The State of Monitoring28 May 2015
System and Service Monitoring is something that I believe doesn’t get enough attention. Having visibility into the services you’re responsible for is an absolute must for any operations team. Finding out via a phone call or escalation that a critical service can certainly be a resume generating event. While some organizations have a dedicated team for such systems, most Sysadmins and Operations teams are left to figure this critical component out on their own.
The average monitoring software performs a check every few minutes, determines if the current state falls within a certain threshold, and then alerts someone to the change in status. I can hear you now – “Duh! What else would it do?” The problem with this archaic interpretation of monitoring is that thresholds are arbitrarily set and may not indicate an actual issue. A storage volume that was at 84% utilization yesterday, and is now 85% utilized today, is likely not a problem. Just because a service is running, doesn’t mean it’s functioning as expected. Why would I not want a database server to not use 90% of it’s memory? These are just some of the flaws in static threshold monitoring systems.
So what’s the solution?
There’s no one correct answer. There’s certainly a place for static threshold monitoring systems, and I’m not recommending you dismantle your Nagios installation just yet! Instead, augment your systems with more advanced monitoring methods.
Functionality is king.
Start by reviewing the business requirements. Surely you don’t tell your CEO that you simply provide “Exchange” – you likely are required to provide the business with a service that allows for electronic communication to external and internal parties. Just because your Exchange services are running, doesn’t mean you’re actually providing that service.
Instead of obsessing over the state of a bunch of different services, instead augment your current monitoring system with custom scripts that send, receive and verify that e-mail is functioning as expected. You should be sure to have an alerting method that’s not e-mail based. After all, if e-mail is down, you may never know!
Trends and Relative Thresholds
What does “normal” mean, exactly? It’s all relative. How do you know what the right state and condition of your services and servers are? Do you review performance data on a regular basis for each one? Wouldn’t it make sense that the file cluster that serves your roaming profiles would be utilized more in the morning and evening when your users log on and off?

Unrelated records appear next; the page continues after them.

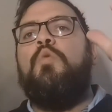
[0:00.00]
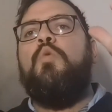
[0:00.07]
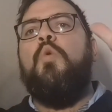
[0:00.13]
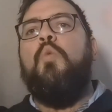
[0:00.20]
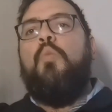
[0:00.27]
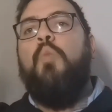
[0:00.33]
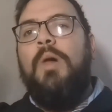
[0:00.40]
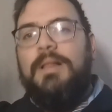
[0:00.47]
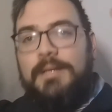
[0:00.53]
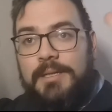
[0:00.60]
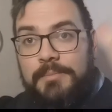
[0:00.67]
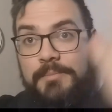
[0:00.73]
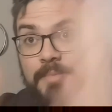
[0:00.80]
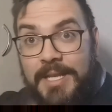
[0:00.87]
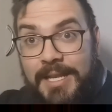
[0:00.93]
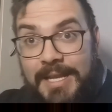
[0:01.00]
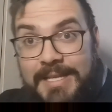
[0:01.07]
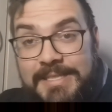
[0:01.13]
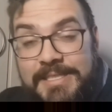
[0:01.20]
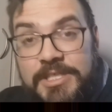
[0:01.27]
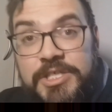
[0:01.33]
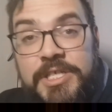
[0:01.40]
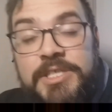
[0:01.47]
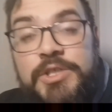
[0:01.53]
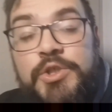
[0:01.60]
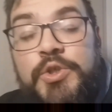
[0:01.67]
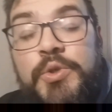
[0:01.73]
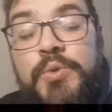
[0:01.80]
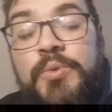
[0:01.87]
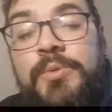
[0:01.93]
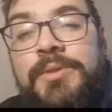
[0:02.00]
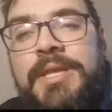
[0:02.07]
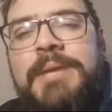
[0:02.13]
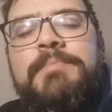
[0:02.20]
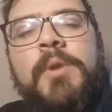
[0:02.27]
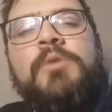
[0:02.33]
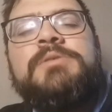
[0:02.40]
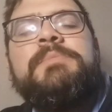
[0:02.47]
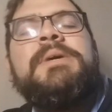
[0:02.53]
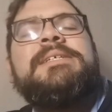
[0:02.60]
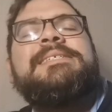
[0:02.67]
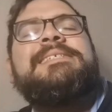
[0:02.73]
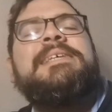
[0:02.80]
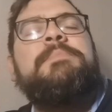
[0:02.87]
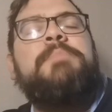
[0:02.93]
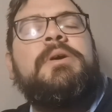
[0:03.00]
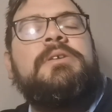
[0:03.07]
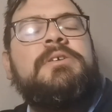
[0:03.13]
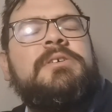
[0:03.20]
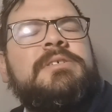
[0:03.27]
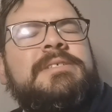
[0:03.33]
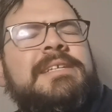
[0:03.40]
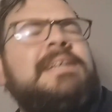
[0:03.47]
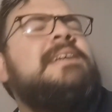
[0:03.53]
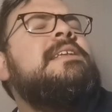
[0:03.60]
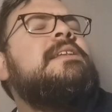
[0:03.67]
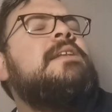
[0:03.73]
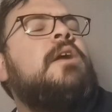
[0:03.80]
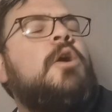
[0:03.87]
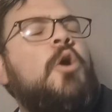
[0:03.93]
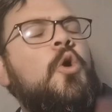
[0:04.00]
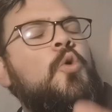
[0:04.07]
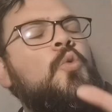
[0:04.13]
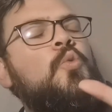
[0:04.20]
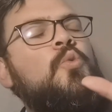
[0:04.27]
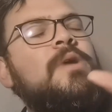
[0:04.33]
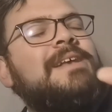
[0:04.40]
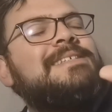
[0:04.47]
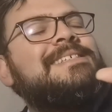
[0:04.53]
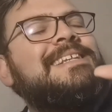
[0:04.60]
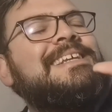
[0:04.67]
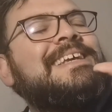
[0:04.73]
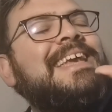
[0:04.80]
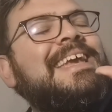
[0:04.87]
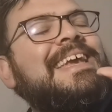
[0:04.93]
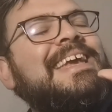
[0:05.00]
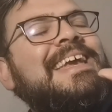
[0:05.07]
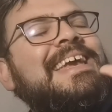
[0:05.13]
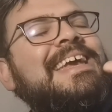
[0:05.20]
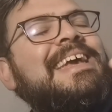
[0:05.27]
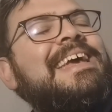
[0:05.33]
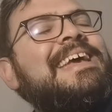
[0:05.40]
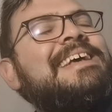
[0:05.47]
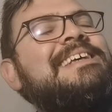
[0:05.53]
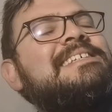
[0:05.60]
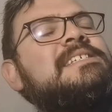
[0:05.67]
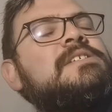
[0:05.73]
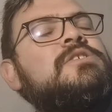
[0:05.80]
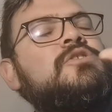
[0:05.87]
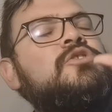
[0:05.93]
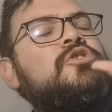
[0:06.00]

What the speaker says: Welcome, ladies and gents, to the most must-see podcast in wrestling history.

The threshold for alerting changes with context. A deviation from the norm is actually what you want to know about. If there’s a backup job that runs each night that kicks off at midnight, getting an alert for high disk I/O would generate unnecessary noise and perhaps diminish the value of alerts. In fact, my team may want to be alerted at that time if the disk I/O is too low – that means our backup job might have failed and gives us an opportunity to resolve the issue before the backup window closes.
Additionally, being able to detect a deviation from the norm when it comes to storage utilization is incredibly helpful. Obviously having a static threshold for this type of thing is a requirement, but combining it with a time-series based system (like OpenTSDB) is a killer setup. Being able to check average growth for an interval and comparing it to the last period makes it possible to detect a deviation from the norm.
My personal favorite, is Bosun. Bosun is developed by the team at Stack Exchange (as well as many contributors) and is based on OpenTSDB. I won’t go too far into detail, as their site explains it pretty well.
What we use
A combination of Nagios, Bosun+OpenTSDB, and a plethora of custom checks and monitors that verify intended functionality of various services.